Andrea Cordeiro concorda com a cumplicidade entre homem e mulher e comenta que o empoderamento já é uma palavra obsoleta para os dias atuais: “sempre acreditei que essa palavra empoderamento já não faz parte do nosso dia a dia faz tempo. Todas temos poder e não queremos ser mais do que os homens, queremos estar junto, fazer a nossa diferença, deixar a nossa contribuição. A nossa força está no que conseguimos gerar, na forma como conseguimos conciliar todos os nossos papéis”.

“As pessoas são como os 5 dedos de uma mão, são diferentes. Se cada uma conseguir descobrir o seu dom, saber das suas habilidades, podemos ir todos juntos para fazermos melhor”, reforça Celi Webber.

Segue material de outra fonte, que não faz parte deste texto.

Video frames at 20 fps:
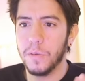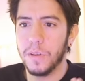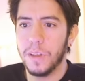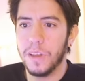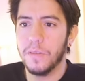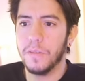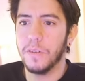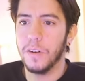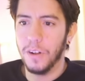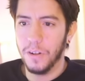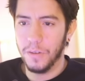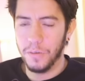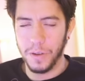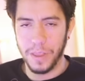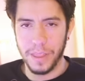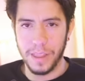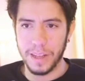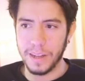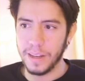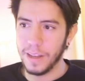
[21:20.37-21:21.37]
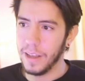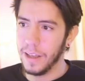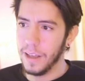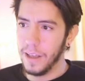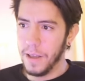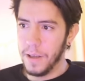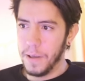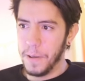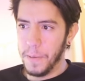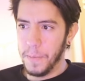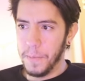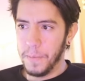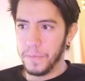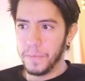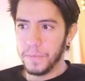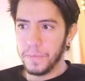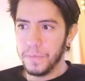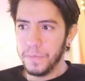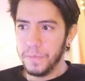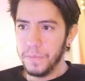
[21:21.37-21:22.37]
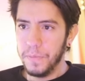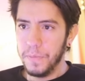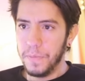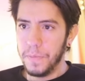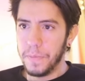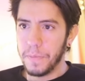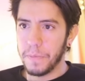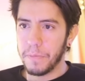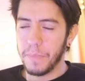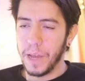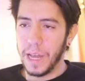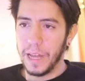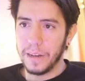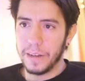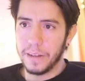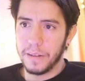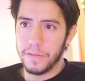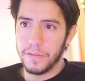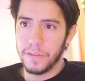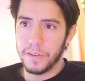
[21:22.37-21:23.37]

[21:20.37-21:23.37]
evolve with it. But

Com relação às novas tecnologias que estão chegando frequentemente no agronegócio, Alessandra Nishimura enfatiza que as evoluções em máquinas facilitam o acesso das mulheres no campo, contribuindo certamente para o aumento da atuação feminina especialmente da porteira pra dentro.

“Antigamente, as máquinas agrícolas exigiam muita força braçal para manobrar e acelerar, por exemplo, e hoje, com as muitas tecnologias desenvolvidas, conseguimos até girar o volante com uma das mãos. O avanço tecnológico permitiu que ainda mais mulheres se interessassem pelo agronegócio, tanto que anualmente várias meninas se formam na FATEC Shunji Nishimura, no curso de mecanização em agricultura de precisão e se tornam operadoras de grandes máquinas Brasil afora”, contou.

Mais de 200 mulheres participaram do Jacto Talks presencialmente e receberam também as mensagens de incentivo das palestrantes: “vocês podem ser o que vocês quiserem e não devem se importar com as críticas. Olhem para o futuro e para vocês mesmas e não deem valor sobre o que os outros falam. O futuro tem muita coisa boa pra cada uma de nós e sabemos os caminhos que queremos trilhar”, tirou aplausos da plateia Patricia Valcarenghi.

“A gente sempre tende a valorizar nossos pontos fracos, enquanto que todas nós temos pontos fortes. São esses que devemos trabalhar, buscar e valorizar”, finaliza a empresária e produtora rural Celi Webber.